In my master courses on CMOS design, we typically used +/-20% as the absolute accuracy of transconductance at room temperature.
So if they designed for a 40k pull-up (or a weak CMOS transistor to Vdd with Id set at e.g. 82.5uA @ 3.3V), then take +/-20% => 66-99uA range=> 33-50k range. Take voltage and temperature tolerance as well, and I'm certain a 20k-80k range is not unthinkable.
The point is that matching on-chip is quite good. If you take 2 separately fabricated FETs, both set them to the exact same drain current (as FETs are transconductors), then you'll likely have quite a big tolerance in gate voltage needed.
However, if you fabricate these 2 FETs on the same chip, very closely together, and with the proper structure/layout to balance any gradients in the doping across x/y directions, then it is possible to make an extremely well matched transistor pair. Their absolute specs can still be all over the place. But if you want to make a long tail circuit, that's usually not that important at all.

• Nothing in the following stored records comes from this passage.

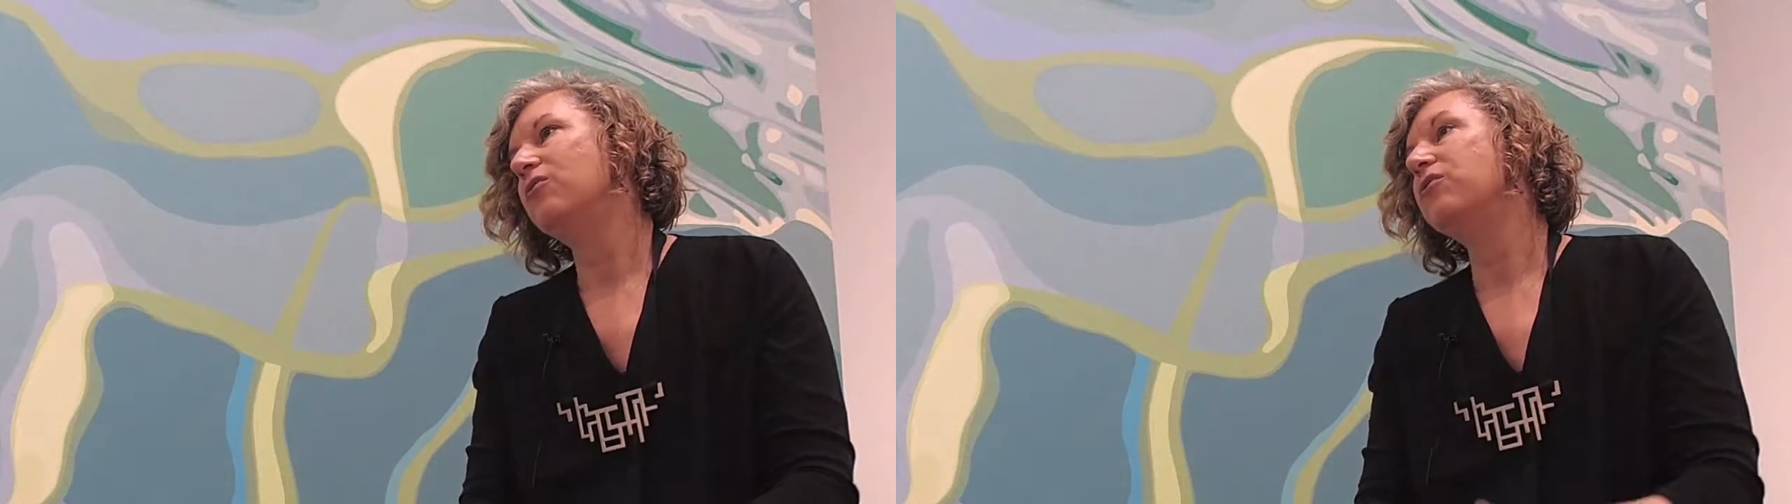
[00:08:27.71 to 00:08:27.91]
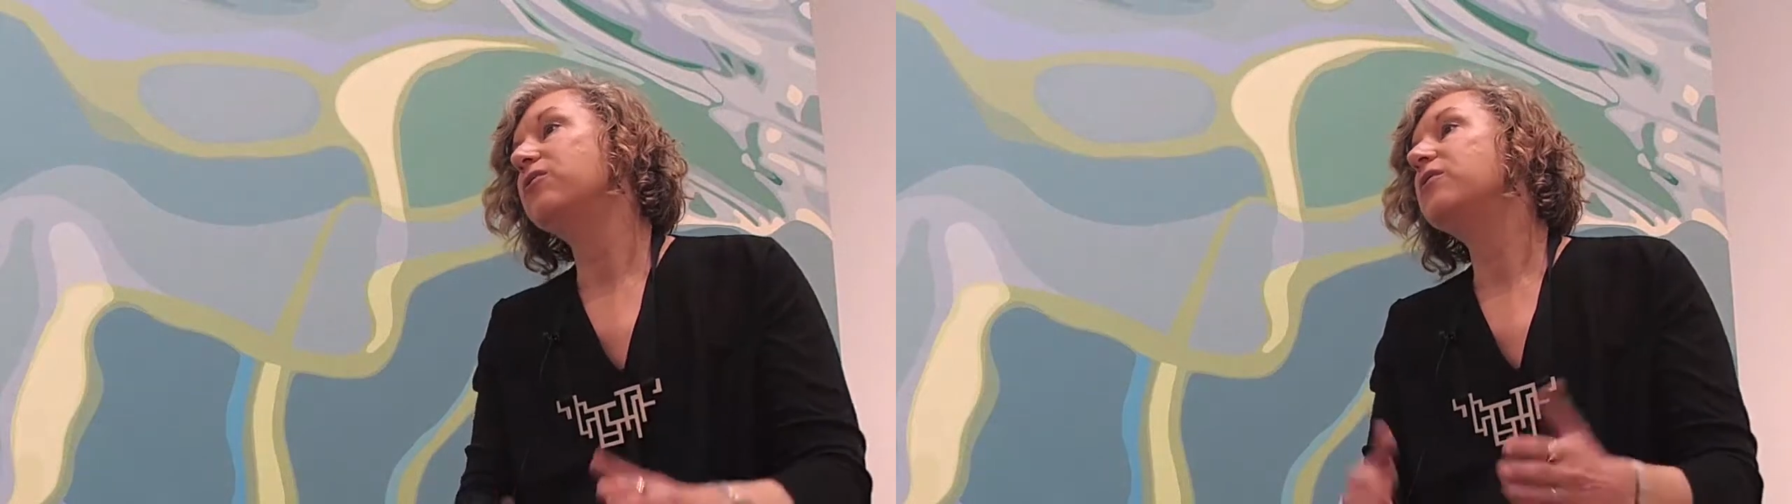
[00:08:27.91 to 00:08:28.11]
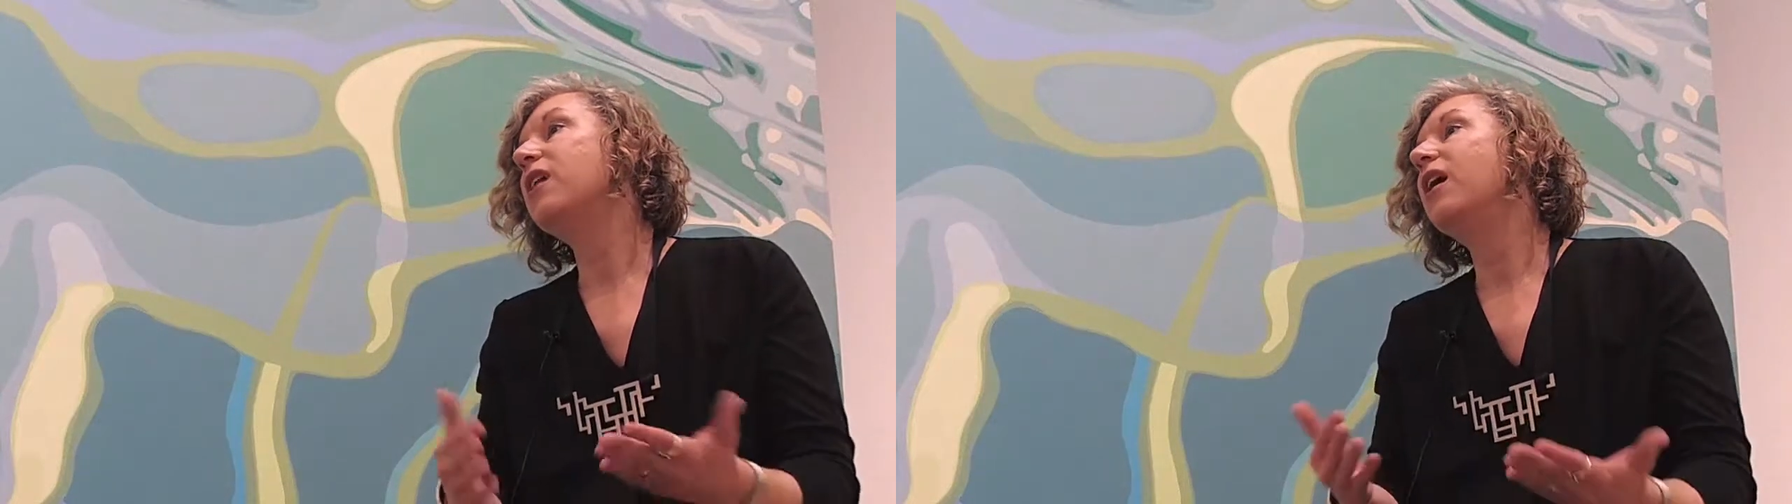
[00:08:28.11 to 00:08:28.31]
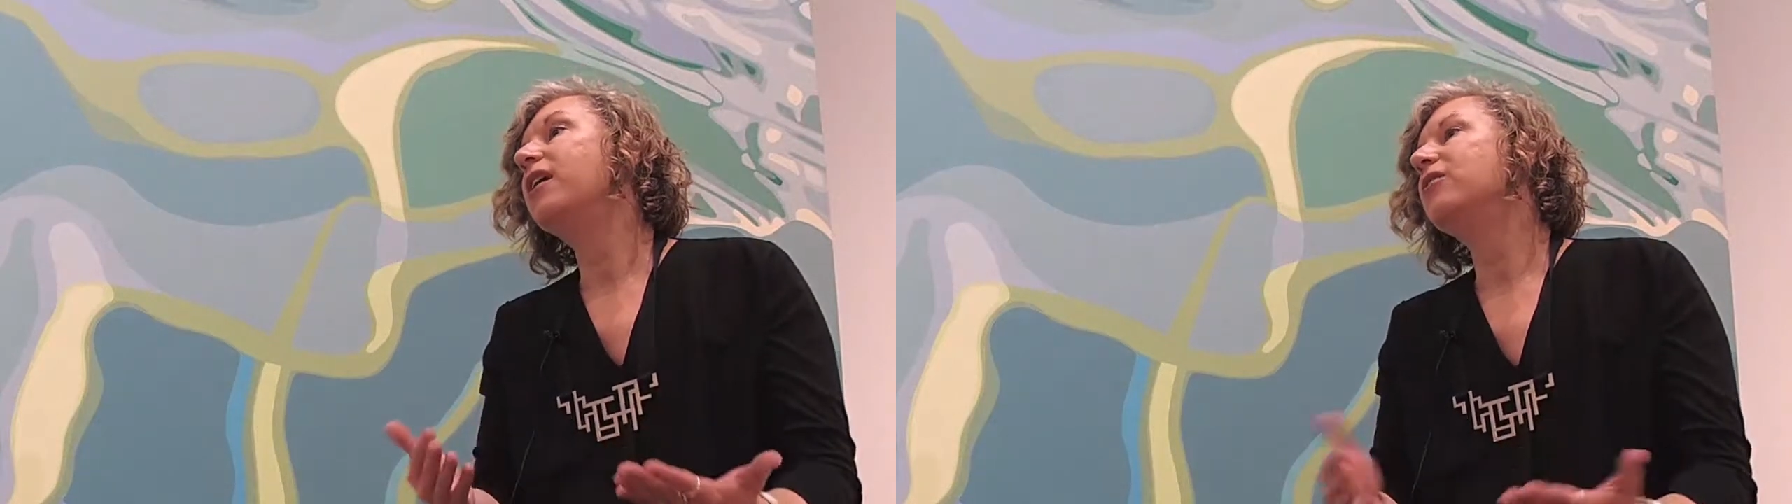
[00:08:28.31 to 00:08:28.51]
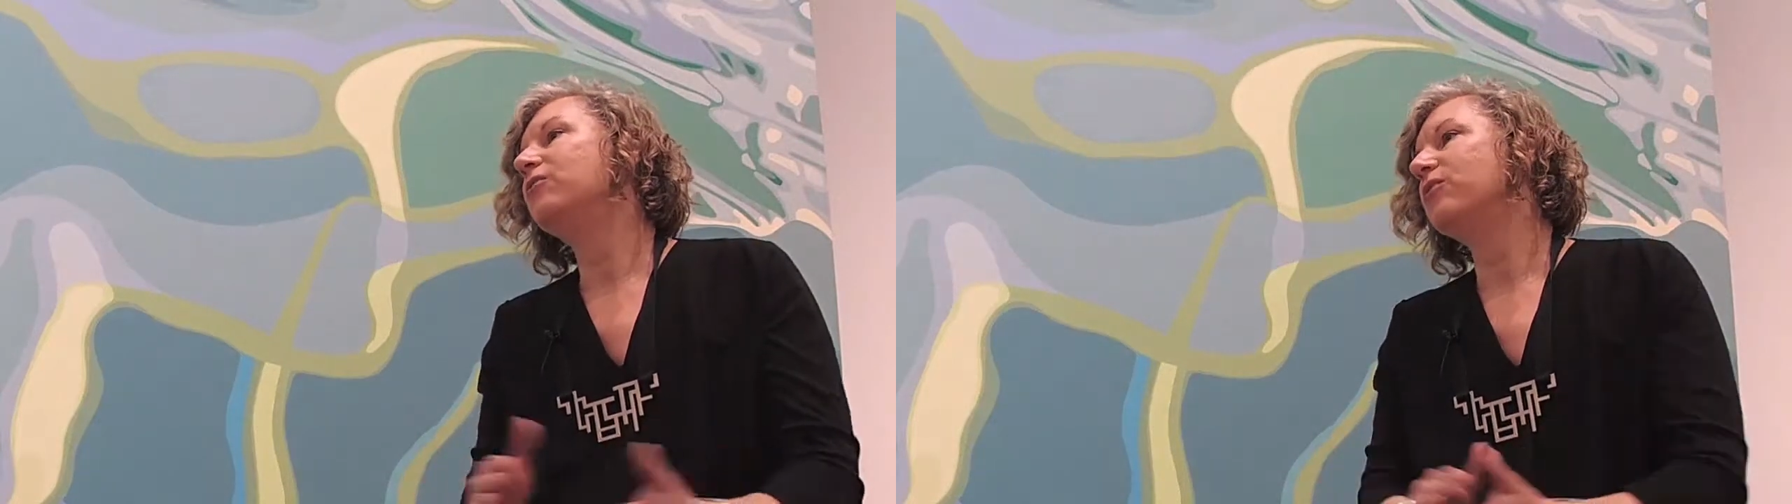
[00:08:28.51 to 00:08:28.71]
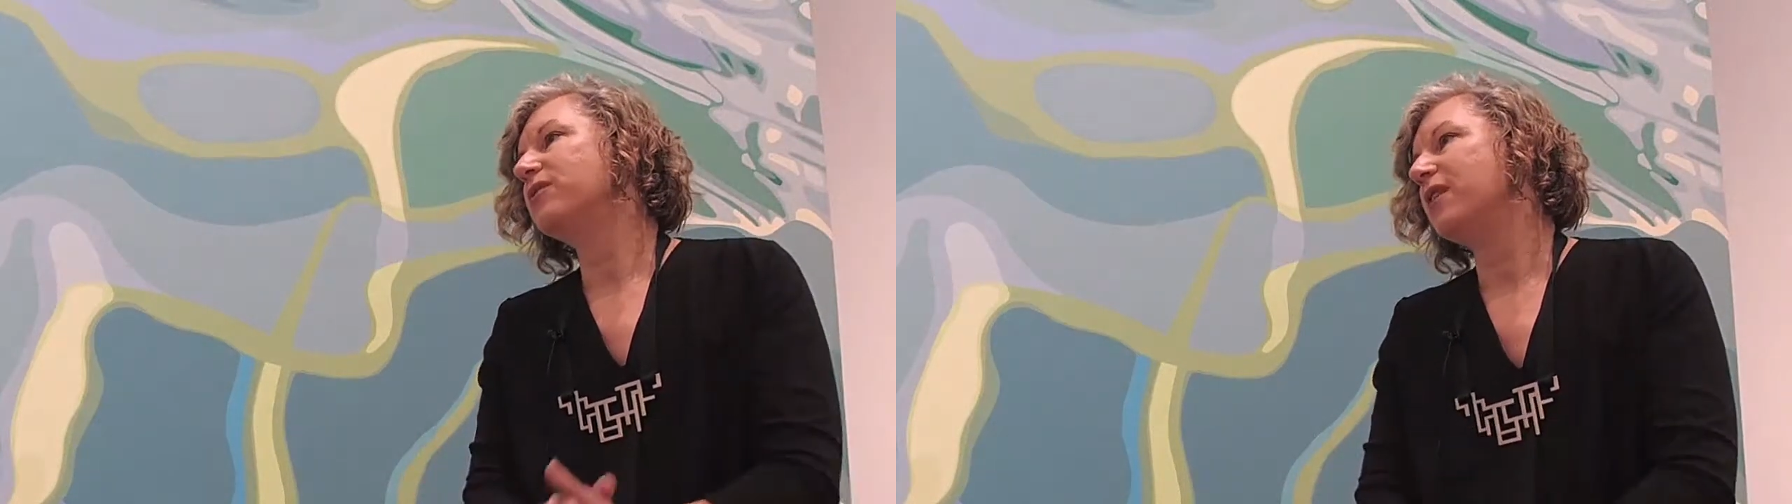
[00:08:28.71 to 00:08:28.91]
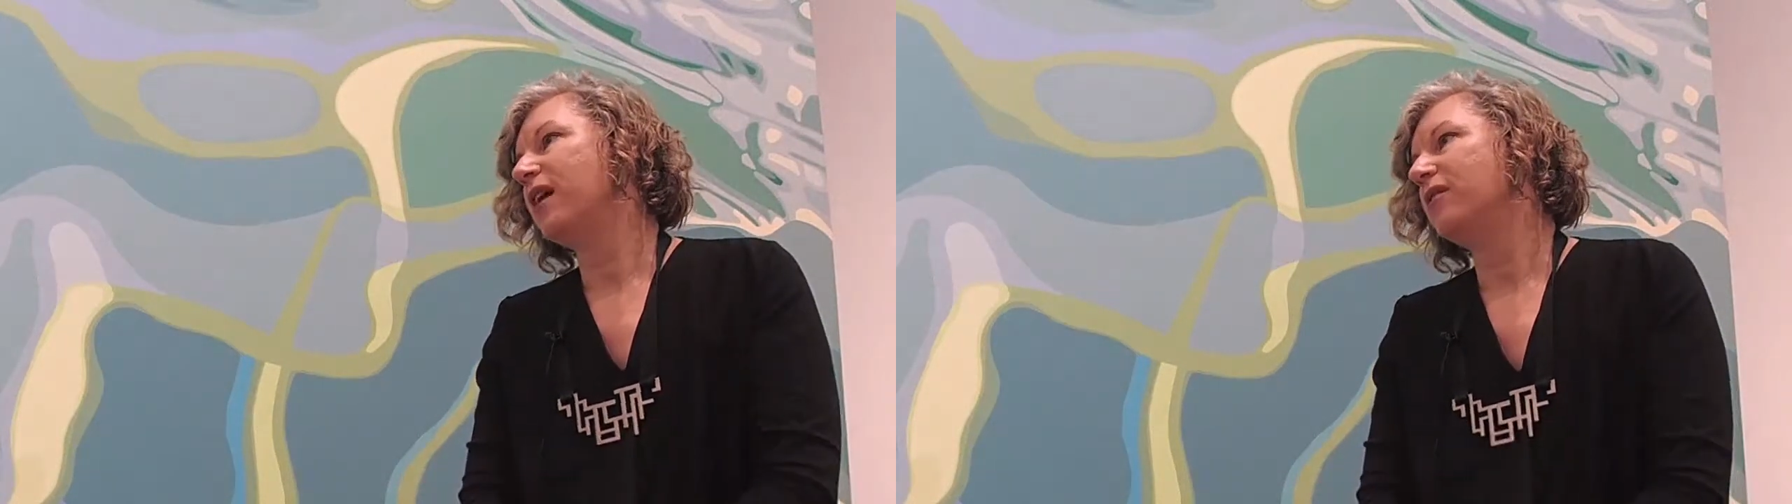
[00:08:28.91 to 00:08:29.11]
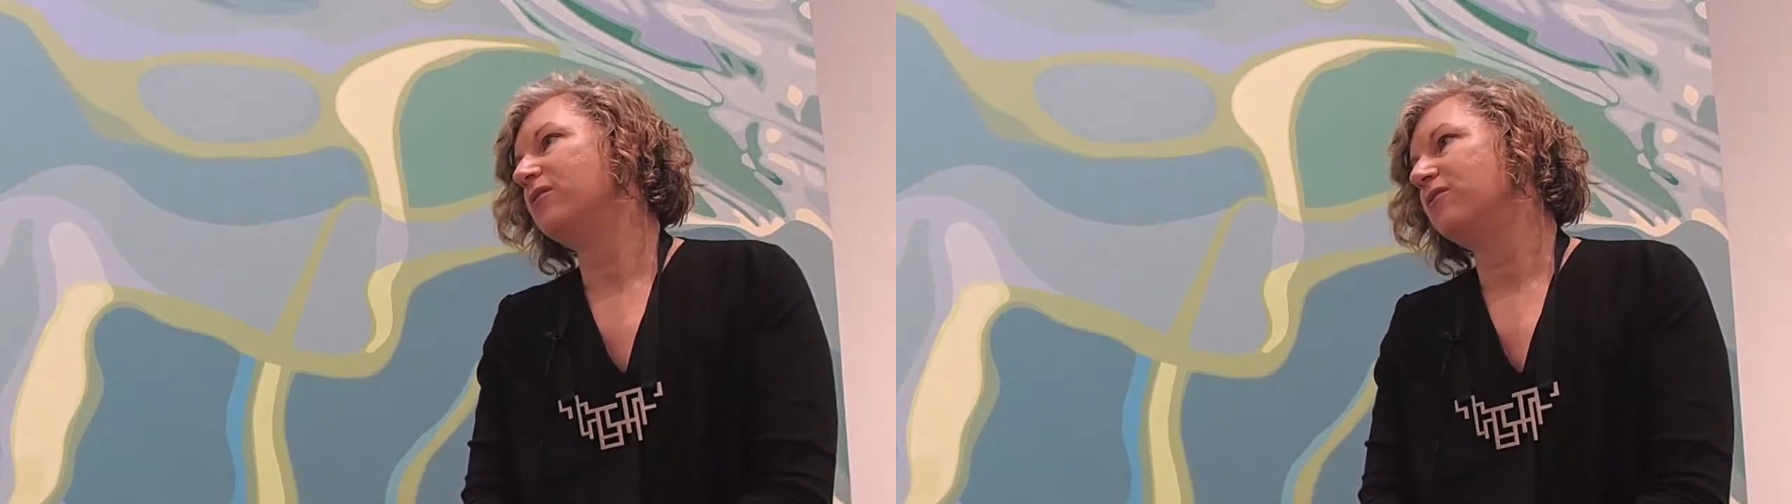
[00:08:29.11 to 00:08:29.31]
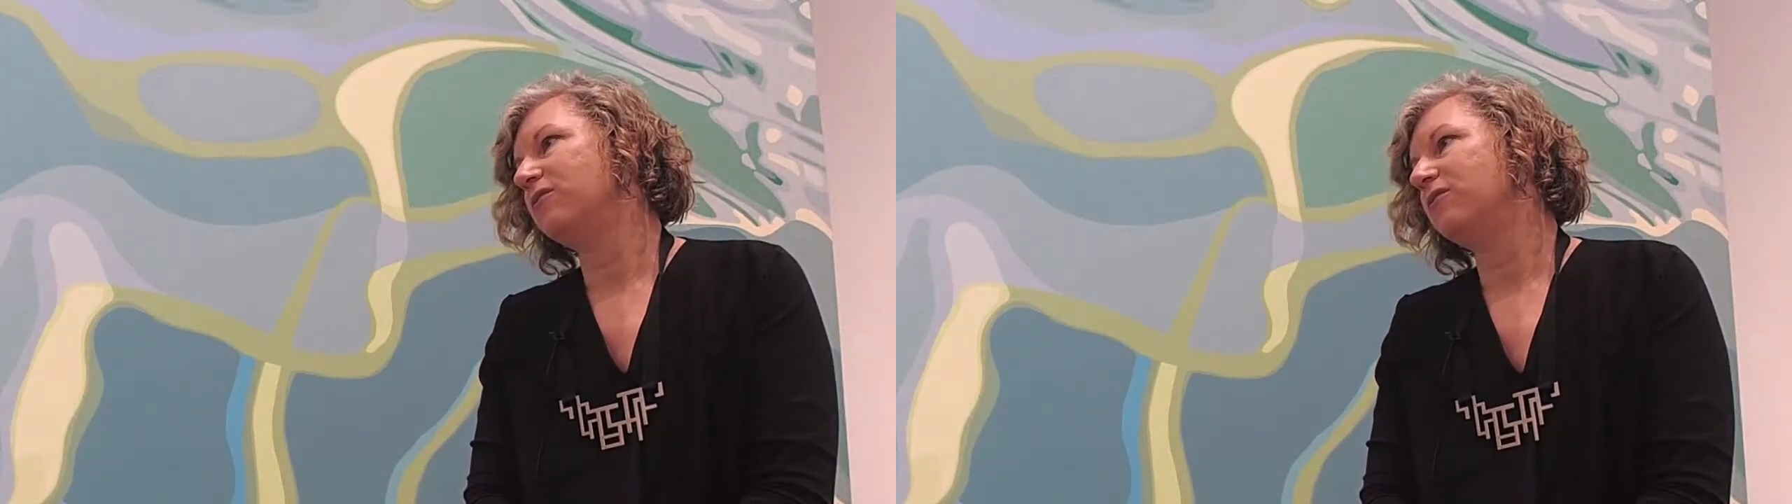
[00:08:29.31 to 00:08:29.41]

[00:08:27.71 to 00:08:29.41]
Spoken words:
style was that of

The PhD's I spoke to that were fully into analog (RF) CMOS design often said that schematic/simulation was about 10% of their work investment, and 90% was getting to a good layout that will work well across PVT.
The "old fashioned" way to accomplish this is to characterize each FET individually and then pair well matched parts together. It still needs to be done for exotic use cases, but fortunately you can still buy matched (J)FETs and the like which are inside a single package for a very good reason.